Local Government Minister Kris Hopkins announced today (12 September 2014) that 77 local authorities will share £9 million investment as they join up services and reduce costs for taxpayers.
Successful bidders to the Transformation Challenge Award are:
- getting earlier and more effective support to families and individuals by integrating health, social care and other services, including £624,000 to help new mothers in Norfolk and prevent children from going into care
- helping residents improve their skills, find and stay in work by coordinating support from schools, colleges, employers and Jobcentre Plus, including £163,000 to help low skilled residents in Hounslow to access better paid employment
- reducing crime and keeping residents safe, including £500,000 to keep isolated and elderly Durham residents safe in their homes
- reducing Council Tax bills by sharing chief executives, management teams and back office services, including £600,000 for 3 Dorset districts planning to share a single chief executive.
The 32 winning bids, which bring together 77 local authorities through joint collaborative projects, have been rewarded with the funding because they have set out how they intend to improve services for residents at the same time as reducing the cost of those services.
The winning local authorities have predicted that their proposals will save more than £10 for every £1 of Transformation Challenge Award money invested.
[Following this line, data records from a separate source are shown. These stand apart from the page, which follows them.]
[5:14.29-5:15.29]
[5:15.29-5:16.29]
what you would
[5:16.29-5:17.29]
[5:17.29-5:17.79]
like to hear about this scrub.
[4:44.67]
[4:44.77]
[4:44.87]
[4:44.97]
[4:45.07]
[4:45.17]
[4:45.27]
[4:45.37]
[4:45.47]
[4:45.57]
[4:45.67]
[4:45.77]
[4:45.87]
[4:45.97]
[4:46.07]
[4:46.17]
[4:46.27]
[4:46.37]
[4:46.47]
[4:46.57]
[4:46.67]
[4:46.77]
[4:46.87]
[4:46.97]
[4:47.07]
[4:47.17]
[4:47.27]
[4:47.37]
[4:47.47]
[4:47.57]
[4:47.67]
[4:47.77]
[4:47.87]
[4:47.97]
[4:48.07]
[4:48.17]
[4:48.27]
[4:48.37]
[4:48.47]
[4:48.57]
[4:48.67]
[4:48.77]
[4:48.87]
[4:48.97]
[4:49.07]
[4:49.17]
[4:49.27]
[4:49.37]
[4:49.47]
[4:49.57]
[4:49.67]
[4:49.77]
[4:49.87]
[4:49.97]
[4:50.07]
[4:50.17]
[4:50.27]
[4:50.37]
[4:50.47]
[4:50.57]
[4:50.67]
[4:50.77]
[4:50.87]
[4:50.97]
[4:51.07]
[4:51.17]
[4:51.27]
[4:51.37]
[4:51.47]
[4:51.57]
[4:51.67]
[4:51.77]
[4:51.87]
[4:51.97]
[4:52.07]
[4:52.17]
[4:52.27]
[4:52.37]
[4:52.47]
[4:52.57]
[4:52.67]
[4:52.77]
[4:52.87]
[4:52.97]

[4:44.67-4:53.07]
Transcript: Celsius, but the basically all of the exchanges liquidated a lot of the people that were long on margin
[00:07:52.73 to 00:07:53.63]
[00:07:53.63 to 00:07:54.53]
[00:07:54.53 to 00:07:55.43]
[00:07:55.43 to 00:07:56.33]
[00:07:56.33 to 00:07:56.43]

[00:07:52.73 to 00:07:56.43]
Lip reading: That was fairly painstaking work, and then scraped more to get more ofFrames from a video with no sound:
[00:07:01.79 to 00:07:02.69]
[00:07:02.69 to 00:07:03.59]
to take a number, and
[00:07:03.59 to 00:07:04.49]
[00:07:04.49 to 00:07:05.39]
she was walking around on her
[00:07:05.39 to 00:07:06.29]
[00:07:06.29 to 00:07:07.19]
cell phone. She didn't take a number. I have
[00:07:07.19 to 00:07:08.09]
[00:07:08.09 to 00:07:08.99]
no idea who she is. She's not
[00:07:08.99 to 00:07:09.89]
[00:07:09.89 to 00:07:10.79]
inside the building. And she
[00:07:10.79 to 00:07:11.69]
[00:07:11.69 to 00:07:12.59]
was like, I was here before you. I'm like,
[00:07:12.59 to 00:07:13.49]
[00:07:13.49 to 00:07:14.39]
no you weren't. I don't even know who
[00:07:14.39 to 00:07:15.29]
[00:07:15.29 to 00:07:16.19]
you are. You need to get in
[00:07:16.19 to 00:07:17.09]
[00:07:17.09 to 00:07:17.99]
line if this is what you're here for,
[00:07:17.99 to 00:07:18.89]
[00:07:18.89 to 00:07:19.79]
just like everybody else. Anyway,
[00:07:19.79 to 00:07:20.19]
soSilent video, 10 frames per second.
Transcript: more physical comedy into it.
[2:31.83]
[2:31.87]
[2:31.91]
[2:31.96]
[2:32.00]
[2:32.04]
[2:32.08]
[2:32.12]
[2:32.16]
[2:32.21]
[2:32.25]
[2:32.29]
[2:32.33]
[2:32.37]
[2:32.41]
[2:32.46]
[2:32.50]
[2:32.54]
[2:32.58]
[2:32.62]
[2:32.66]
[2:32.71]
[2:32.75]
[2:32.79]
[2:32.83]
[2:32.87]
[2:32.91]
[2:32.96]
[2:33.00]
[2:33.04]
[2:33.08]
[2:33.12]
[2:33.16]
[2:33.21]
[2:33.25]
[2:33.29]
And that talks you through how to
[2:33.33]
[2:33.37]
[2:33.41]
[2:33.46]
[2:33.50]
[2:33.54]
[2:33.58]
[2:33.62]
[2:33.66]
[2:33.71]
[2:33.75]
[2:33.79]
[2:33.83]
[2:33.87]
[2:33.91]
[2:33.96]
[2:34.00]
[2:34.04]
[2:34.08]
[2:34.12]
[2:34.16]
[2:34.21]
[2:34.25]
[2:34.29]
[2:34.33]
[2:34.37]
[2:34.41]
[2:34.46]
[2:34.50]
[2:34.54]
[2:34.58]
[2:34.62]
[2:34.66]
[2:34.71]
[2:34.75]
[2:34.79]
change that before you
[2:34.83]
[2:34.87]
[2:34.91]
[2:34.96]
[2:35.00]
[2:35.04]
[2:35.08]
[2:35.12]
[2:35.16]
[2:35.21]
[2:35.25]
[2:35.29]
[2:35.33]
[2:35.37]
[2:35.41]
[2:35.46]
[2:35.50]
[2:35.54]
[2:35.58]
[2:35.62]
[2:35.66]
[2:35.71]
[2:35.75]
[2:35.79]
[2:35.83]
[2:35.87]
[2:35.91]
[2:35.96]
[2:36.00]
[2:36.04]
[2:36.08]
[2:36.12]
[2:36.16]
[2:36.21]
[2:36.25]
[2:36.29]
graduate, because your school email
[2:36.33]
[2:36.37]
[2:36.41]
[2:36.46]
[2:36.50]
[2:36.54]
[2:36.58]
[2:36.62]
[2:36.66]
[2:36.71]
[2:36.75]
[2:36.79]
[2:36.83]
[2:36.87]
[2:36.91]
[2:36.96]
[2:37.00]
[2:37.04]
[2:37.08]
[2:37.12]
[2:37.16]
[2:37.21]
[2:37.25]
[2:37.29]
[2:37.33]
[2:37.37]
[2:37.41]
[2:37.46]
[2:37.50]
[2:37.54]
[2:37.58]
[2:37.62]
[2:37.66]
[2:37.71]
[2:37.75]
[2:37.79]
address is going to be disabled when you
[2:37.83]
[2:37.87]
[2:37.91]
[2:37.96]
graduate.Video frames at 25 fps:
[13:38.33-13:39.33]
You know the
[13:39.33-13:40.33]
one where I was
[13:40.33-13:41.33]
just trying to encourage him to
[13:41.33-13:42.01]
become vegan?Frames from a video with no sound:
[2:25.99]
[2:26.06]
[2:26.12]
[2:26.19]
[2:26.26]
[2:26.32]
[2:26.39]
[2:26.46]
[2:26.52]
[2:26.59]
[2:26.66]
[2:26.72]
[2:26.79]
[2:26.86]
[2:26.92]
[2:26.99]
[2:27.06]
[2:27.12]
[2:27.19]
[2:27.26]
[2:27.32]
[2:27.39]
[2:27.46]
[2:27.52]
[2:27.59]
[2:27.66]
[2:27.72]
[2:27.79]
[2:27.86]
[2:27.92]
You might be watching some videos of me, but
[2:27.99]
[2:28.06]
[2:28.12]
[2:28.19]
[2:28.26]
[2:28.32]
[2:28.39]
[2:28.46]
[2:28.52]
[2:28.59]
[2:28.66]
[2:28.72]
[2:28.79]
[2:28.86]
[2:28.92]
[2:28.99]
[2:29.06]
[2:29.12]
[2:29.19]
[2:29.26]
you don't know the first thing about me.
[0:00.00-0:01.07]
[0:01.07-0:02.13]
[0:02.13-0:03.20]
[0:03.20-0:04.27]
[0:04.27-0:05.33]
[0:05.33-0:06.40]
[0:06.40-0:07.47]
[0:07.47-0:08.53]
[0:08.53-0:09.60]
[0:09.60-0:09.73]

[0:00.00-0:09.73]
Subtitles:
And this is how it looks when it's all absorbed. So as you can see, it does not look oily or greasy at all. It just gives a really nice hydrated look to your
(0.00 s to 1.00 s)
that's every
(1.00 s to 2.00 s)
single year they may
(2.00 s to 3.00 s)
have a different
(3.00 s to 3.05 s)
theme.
Local Government Minister Kris Hopkins said:
I am delighted to announce that 77 far-sighted authorities are being rewarded for focusing on the needs of Council Tax payers and the people who use their services.
By joining forces with neighbouring councils and other organisations they are not only cutting costs but also making sure their residents get the very best service.
Councils and their partners predict they will be able to save up to £100 million over the next 5 to 10 years, a significant return for the government’s £9 million contribution.
This is further proof that local government can deliver significant savings at the same time as making sure that public satisfaction with services improves.
More than half of the winning bids are focused on redesigning front line services so they provide a better deal for the people who use them. Proposals include improved access to training and employment, coordinated support for vulnerable members of the community, reducing crime and improving weekly collection waste services.
Other bids will cut down costs by merging back office teams and sharing chief executives and senior managers – including 1 trio of councils who are set to be the first to appoint a permanent chief executive across 3 councils.